*** Dataset entries
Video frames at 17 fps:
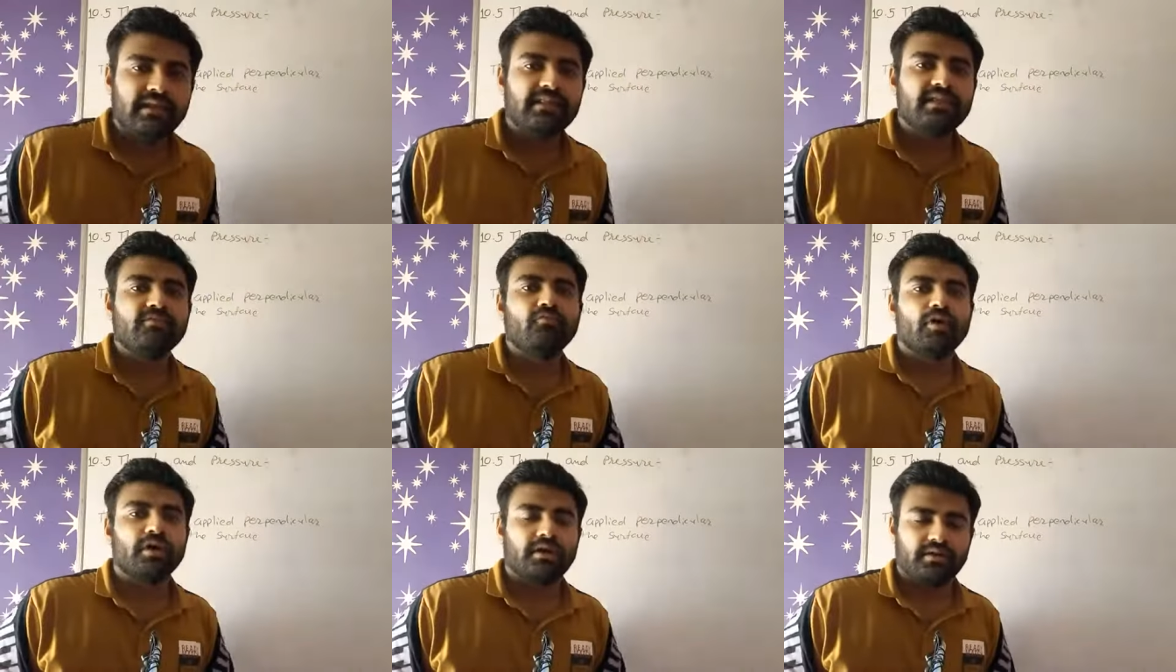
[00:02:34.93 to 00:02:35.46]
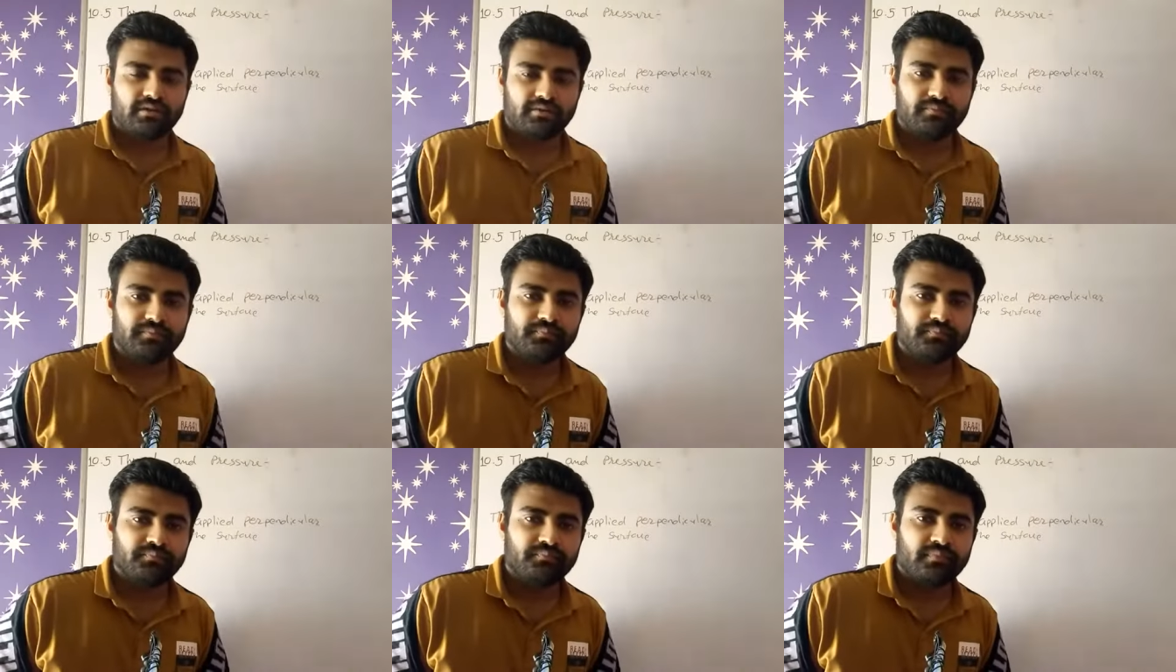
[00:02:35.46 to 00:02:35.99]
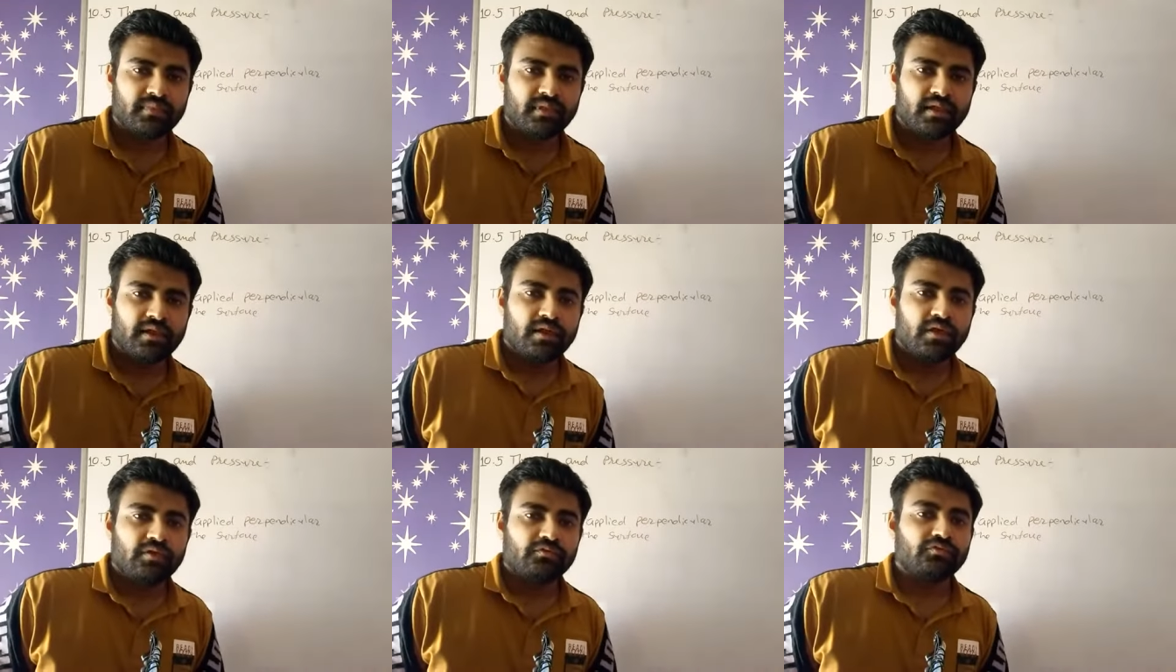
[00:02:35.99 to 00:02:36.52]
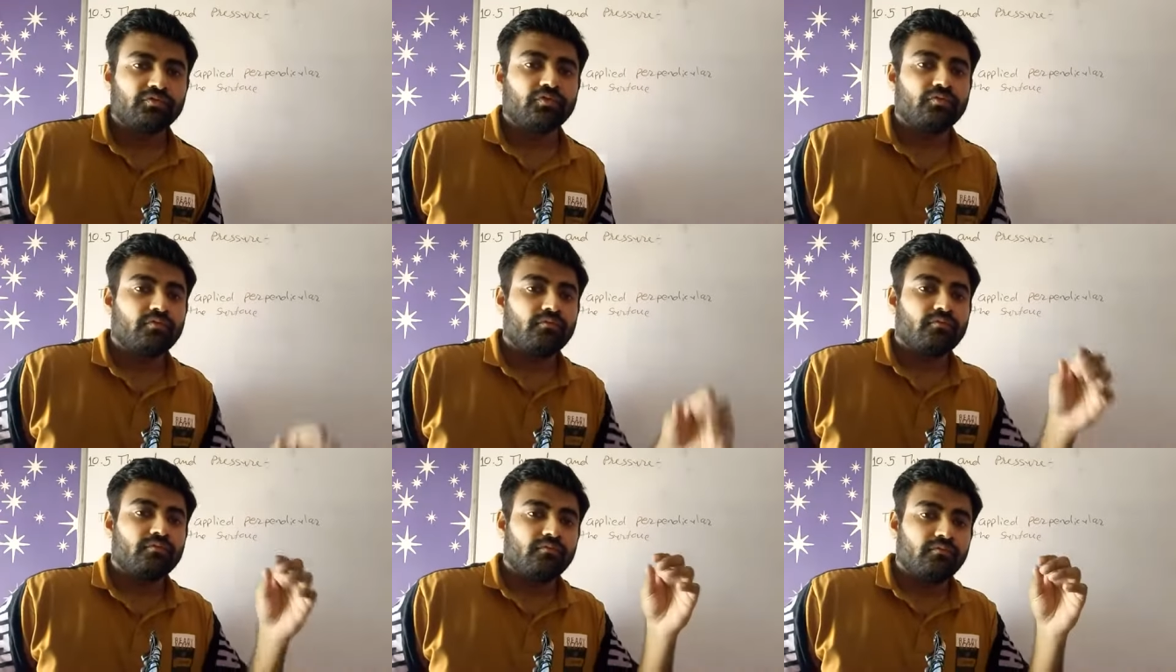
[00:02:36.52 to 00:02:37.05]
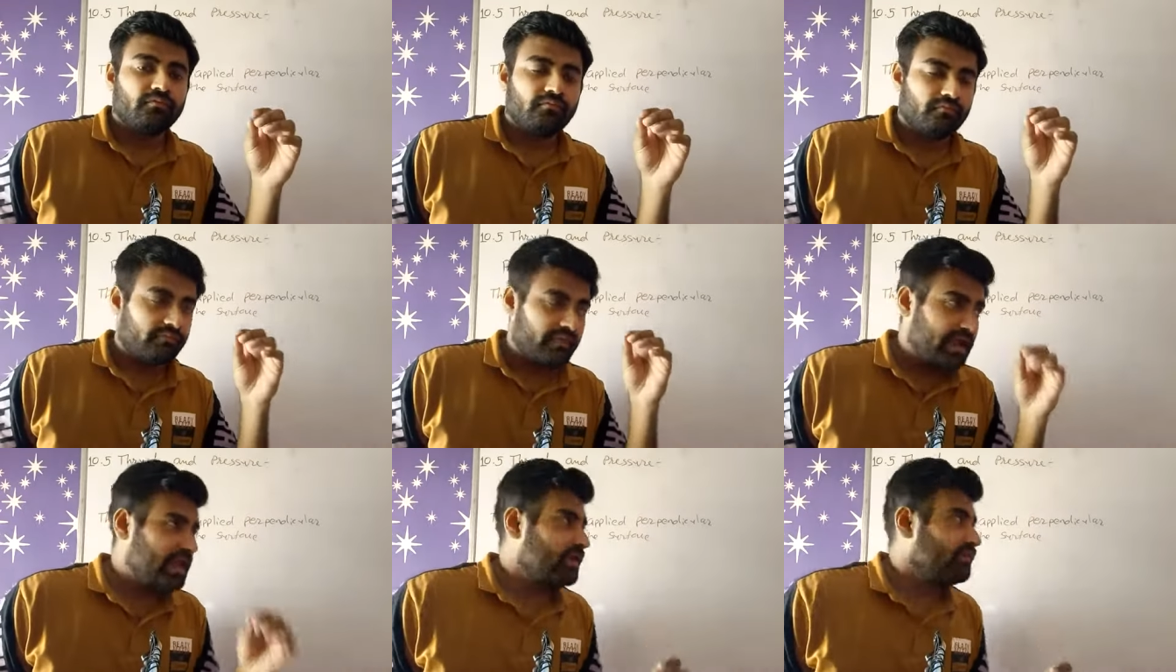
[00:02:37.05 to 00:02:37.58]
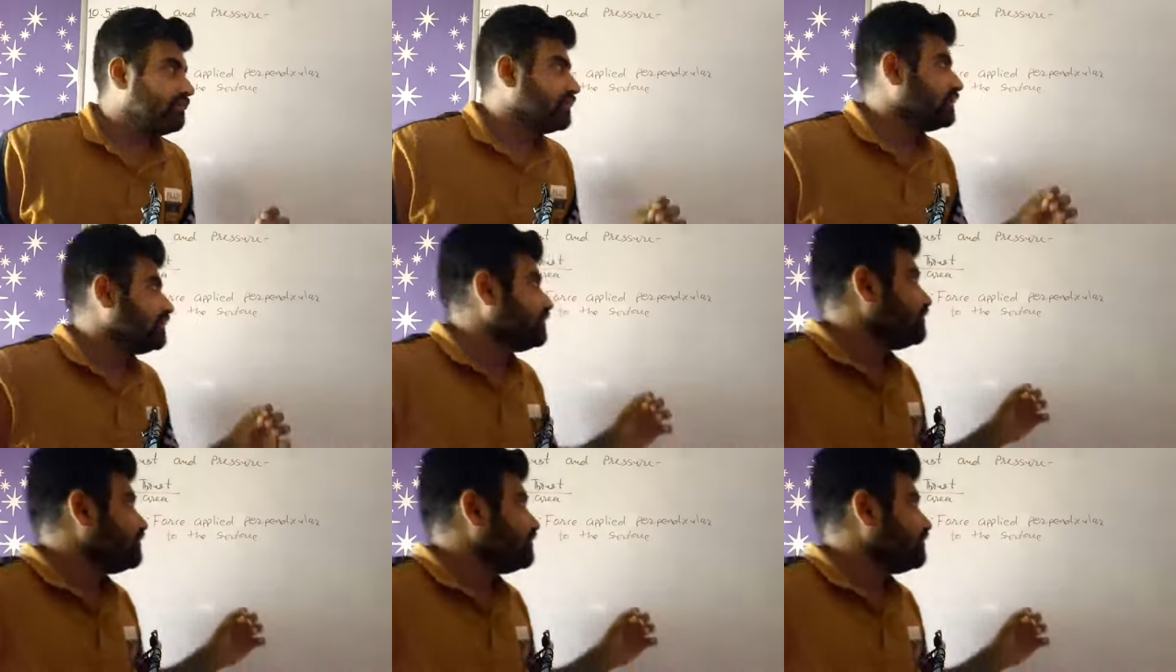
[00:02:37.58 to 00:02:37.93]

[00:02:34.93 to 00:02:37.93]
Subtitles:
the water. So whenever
******
◆ **What is needed**: Now reproduce all of the entries precisely, with no pictures in the copy.

◆ **Written solution**:
Video frames at 17 fps:
[00:02:34.93 to 00:02:35.46]
[00:02:35.46 to 00:02:35.99]
[00:02:35.99 to 00:02:36.52]
[00:02:36.52 to 00:02:37.05]
[00:02:37.05 to 00:02:37.58]
[00:02:37.58 to 00:02:37.93]

[00:02:34.93 to 00:02:37.93]
Subtitles:
the water. So whenever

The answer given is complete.